After dispatching of Northern Iowa in the first round, the Boilermakers were faced with not only playing 4-seed Washington in Round 2, but doing so in Portland in what was virtually a road game held on a neutral court. But Purdue, which had won the Big Ten Tournament title a week before, fought the Huskies off, leading by as many as 14 points but needing critical defensive plays in the final minute to advance, 76-74.
Johnson — described then as looking as if “he was on a pogo stick” — blocked 2 shots in a row by Washington as it tried to tie the game with a minute left. Moore then hit a couple free throws with 5.5 seconds left to clinch the win, sending Purdue into the Sweet 16 for the first time since its Elite 8 run in 2000.
Purdue lost the next game to No. 1 seed UConn, but its young nucleus felt the stage had been set for the next couple of years.
Purdue vs. Texas, 2022
A 3-seed in the East Region this season, the Boilermakers feel they’ve got a good shot, maybe their best shot in the past 4 decades, of making a Final Four, especially with other favorites falling around them.

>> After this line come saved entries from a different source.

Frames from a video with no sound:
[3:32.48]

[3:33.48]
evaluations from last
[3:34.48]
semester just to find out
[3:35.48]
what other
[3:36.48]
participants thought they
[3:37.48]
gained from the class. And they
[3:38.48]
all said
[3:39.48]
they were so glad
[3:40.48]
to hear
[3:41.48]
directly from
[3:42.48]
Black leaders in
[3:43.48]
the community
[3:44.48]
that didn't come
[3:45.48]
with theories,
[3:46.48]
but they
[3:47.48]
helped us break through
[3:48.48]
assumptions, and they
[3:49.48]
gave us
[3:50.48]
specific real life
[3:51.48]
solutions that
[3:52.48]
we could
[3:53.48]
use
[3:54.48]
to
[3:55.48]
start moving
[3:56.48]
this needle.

But a date with Texas, and nemesis Chris Beard, loomed in the second game of the tourney. But the Boilermakers beat Beard at his own game, stepping up defensively and being physical with the 6th-seeded Longhorns. A 20-run in the first half gave Purdue a cushion, but it gradually shrunk. At 10 points with about 2:30 remaining, Texas cut its deficit to only 3 with a minute-and-a-half left. But a Jaden Ivey 3-pointer out of a timeout — he just lined up his defender, then drilled the jumper from about 25-feet — pushed the Boilermakers’ lead back to 6 at the 1:03 mark. Purdue won 81-71.
Ivey proved to be the real deal once again, scoring 18, but Purdue had other heroes, like Trevion Williams, who had 22 off the bench, and Ethan Morton, who helped to lock down Texas star Marcus Carr in the second half.

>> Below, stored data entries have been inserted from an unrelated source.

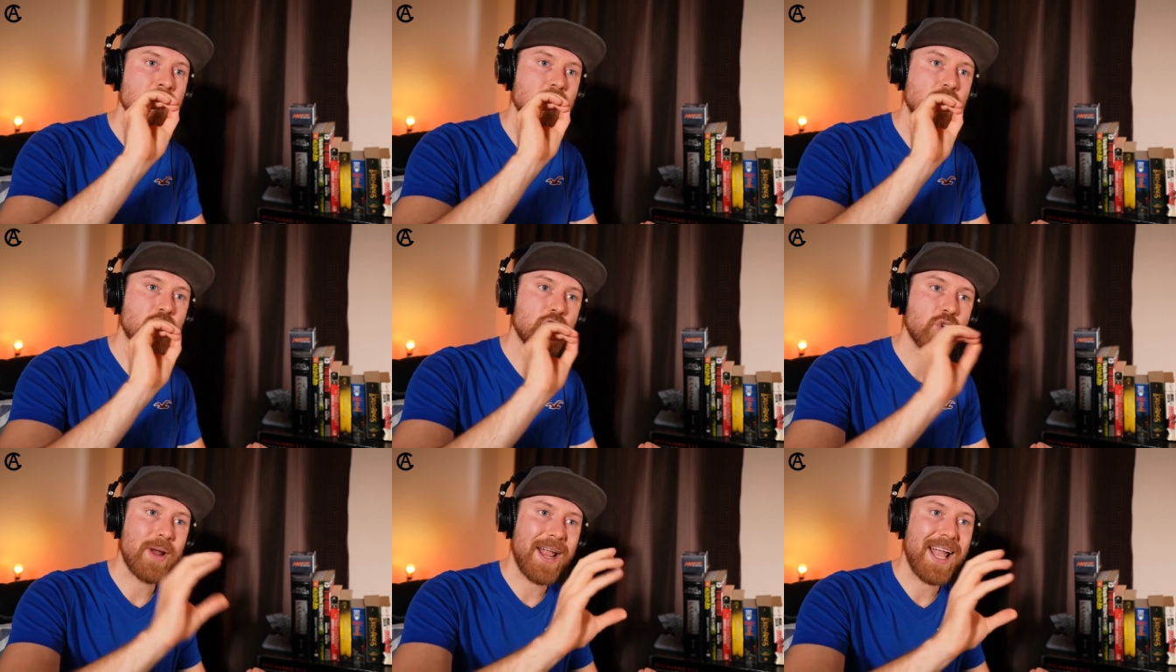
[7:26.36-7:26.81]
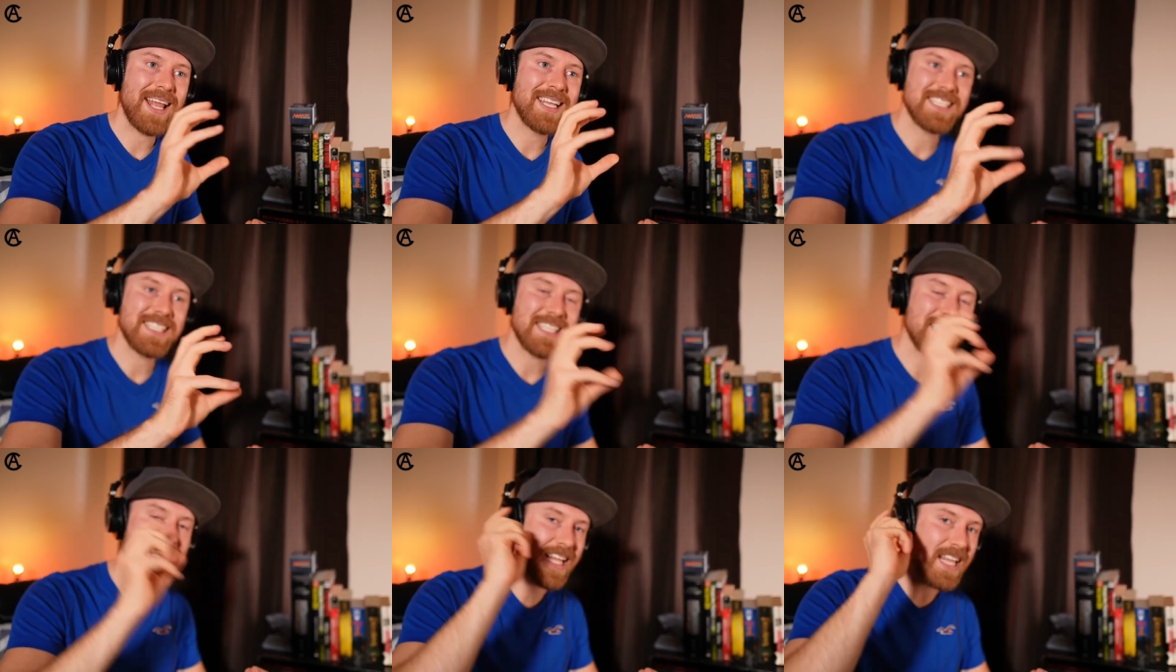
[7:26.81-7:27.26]
to
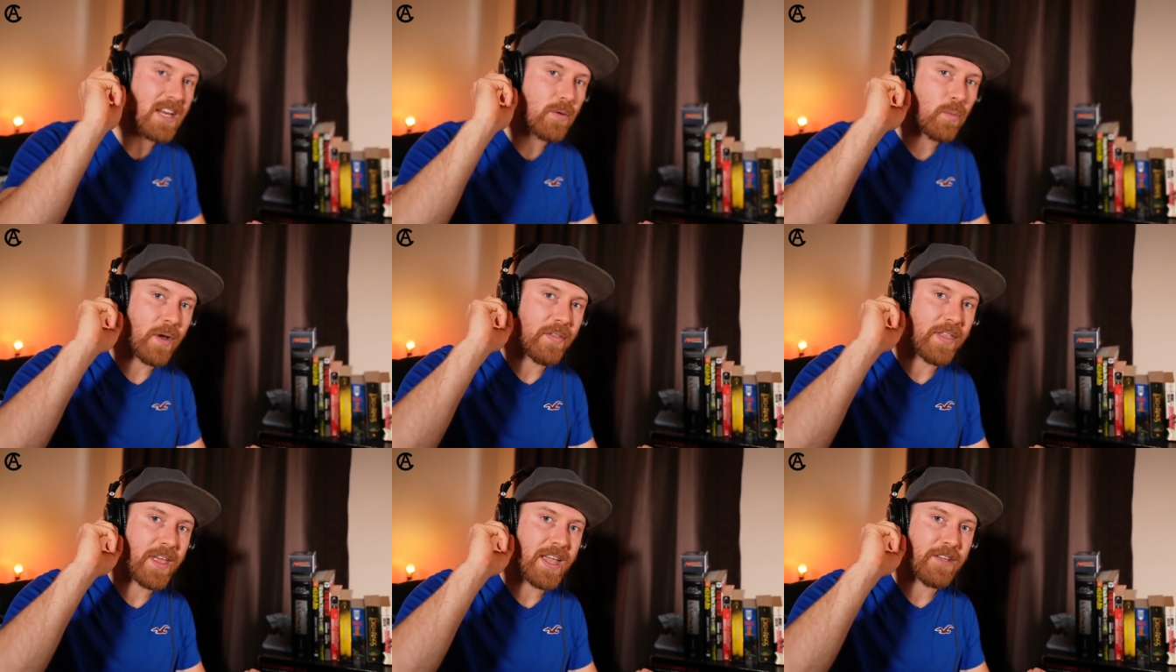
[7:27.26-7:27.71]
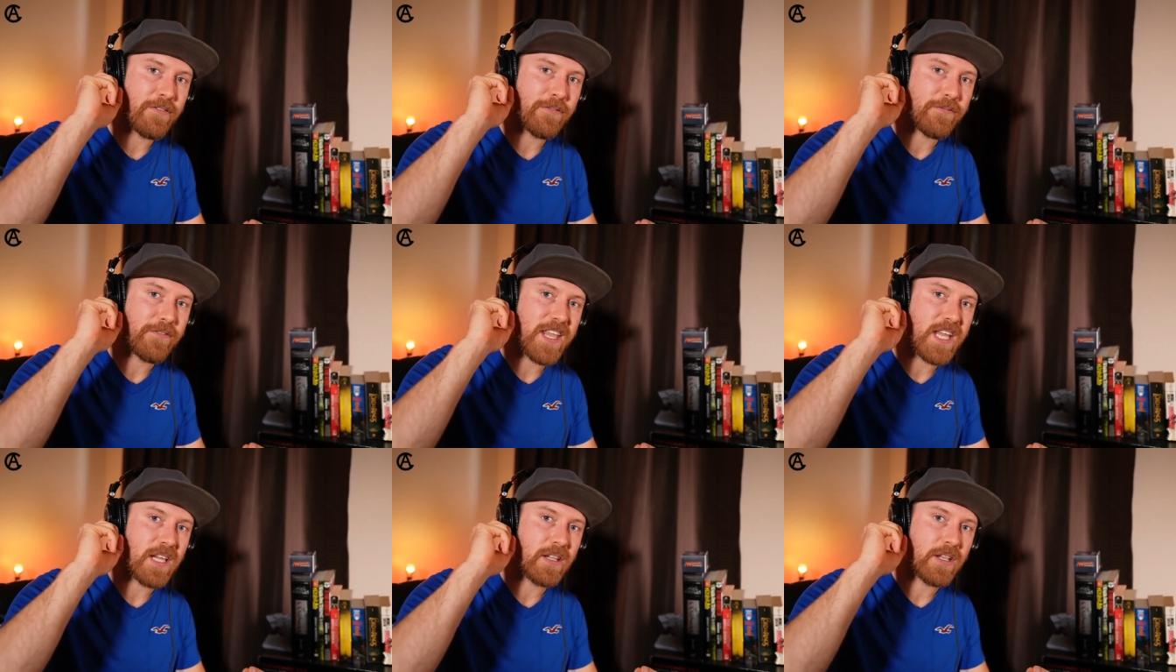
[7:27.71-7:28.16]
translate what they
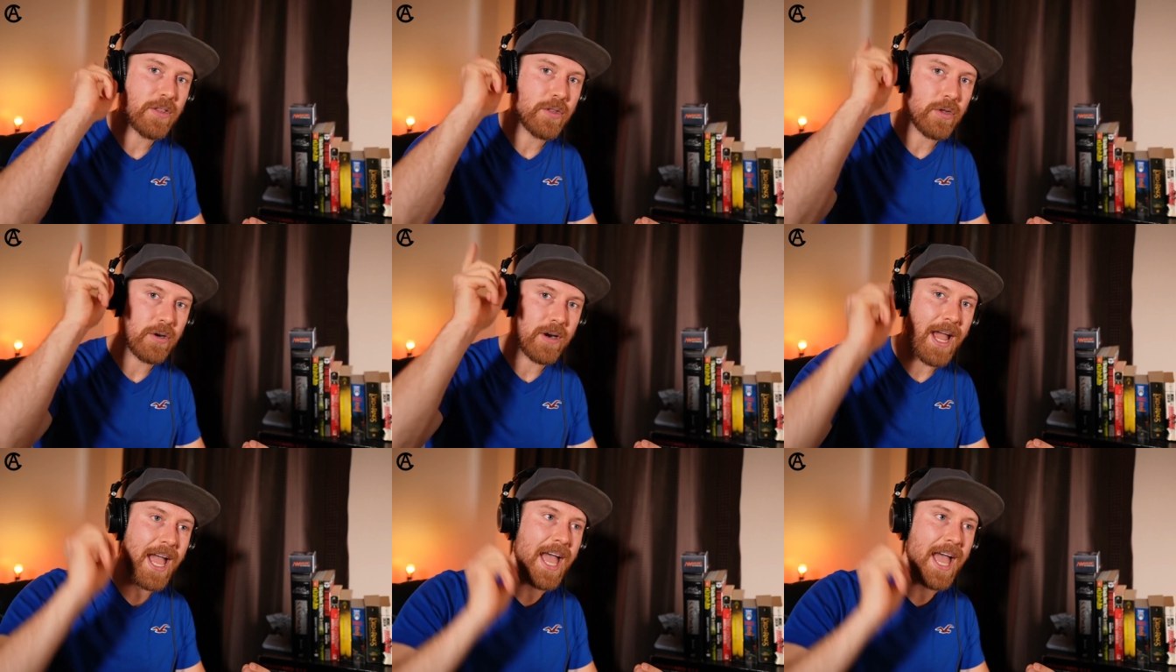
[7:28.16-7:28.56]
feel in their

With the win, Purdue advanced to the Sweet 16, where it will meet No. 15-seed Saint Peter’s in Philadelphia on Friday night.
Purdue vs. Virginia, 2019
It might seem crazy to include a loss, but the game was one of the best in NCAA Tournament history.
And had a bounce went the Boilermakers’ way, Purdue could have easily advanced to the Final Four; instead, the Boilermakers lost a heartbreaker, falling 80-75 in overtime after seeing their chance at a regulation win dissipate in seconds. Purdue, the South Region’s 3 seed, led top-seeded Virginia by 3 with 5 seconds left. After a Ty Jerome free throw cut the margin to 2, he missed the second, with the balls being deflected all the way into the backcourt. But with seconds ticking away, the Cavaliers somehow rallied, getting the ball back into the lane quickly, where Mamadi Diakite made a short jumper to tie the game at the buzzer.
All Purdue star Carsen Edwards could do was shake his head and smile in disbelief at the unbelievable turn of events. The Boilermakers still had a chance in OT, leading by 1 with 43 seconds left after Edwards’ jumper, but Virginia took over in the last 30 seconds, winning the game, then the NCAA Championship a week later.
Edwards scored 42 on 10 3-pointers in his final game as a Boilermaker. While the game still pains Purdue fans, and likely will forever, it was an incredible contest.
Purdue vs. Tennessee, 2019
The Ryan Cline game.
Purdue-Virginia was a great game, and the Purdue victory before it was excellent, too. The Boilermakers knocked off No. 2-seed Tennessee 99-94 in OT thanks to a masterful shooting performance from Cline, a senior guard who played a perfect secondary scorer to Edwards’ usual heroics.
Despite battling foul trouble, Cline scored 27 points while hitting 7 3-pointers, none bigger than the few down the stretch as Purdue fought off Tennessee in overtime. His step-back triple in the face of pressure, which tied the game at the 38-second mark of regulation, is one of the greatest shots in Purdue NCAA Tournament history. Cline fouled out with 2 minutes left in overtime, but he had done enough, as the Boilermakers led then by 5.
It was a game of shot-making. Cline had his 7 triples, while Edwards, who scored 29, drilled another 5 3-pointers. And the win set up the Boilermakers showdown with Virginia.